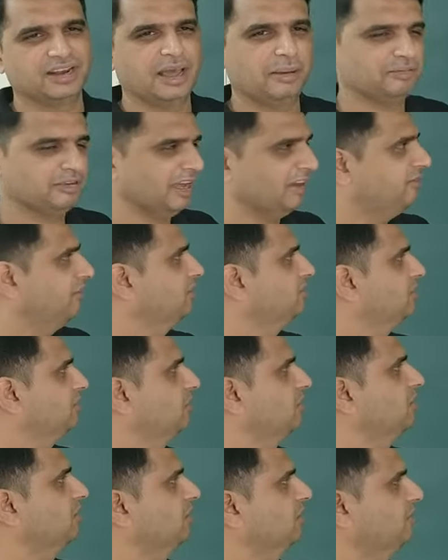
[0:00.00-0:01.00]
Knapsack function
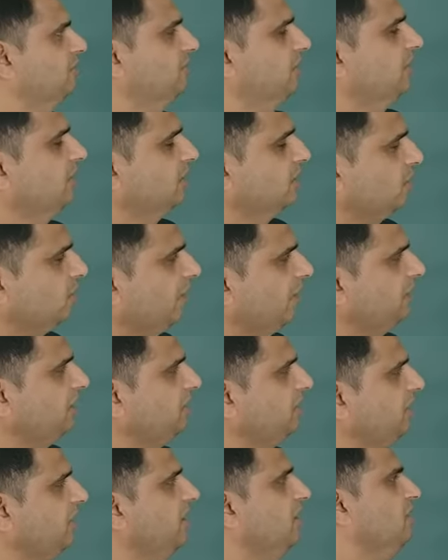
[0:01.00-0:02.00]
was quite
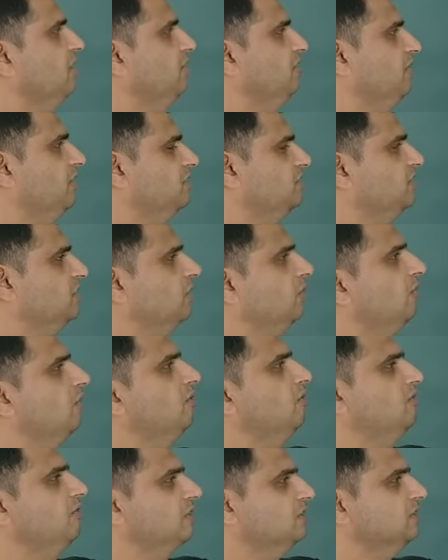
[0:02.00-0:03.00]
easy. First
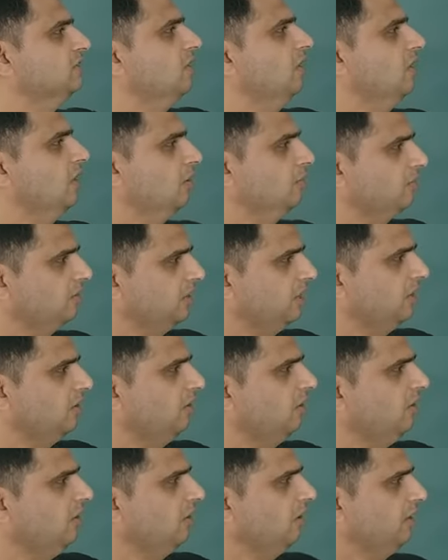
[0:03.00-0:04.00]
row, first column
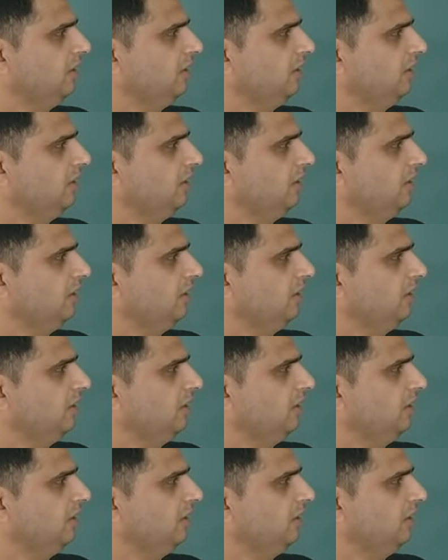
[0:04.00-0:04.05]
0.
━━━━━━━━━━
=== ACTION ITEM ===
Please give again only those lines that run from the one containing "[0:01.00-0:02.00]" through the final line of the listing, both included, exactly as written and without pictures.

=== WRITTEN ANSWER ===
[0:01.00-0:02.00]
was quite
[0:02.00-0:03.00]
easy. First
[0:03.00-0:04.00]
row, first column
[0:04.00-0:04.05]
0.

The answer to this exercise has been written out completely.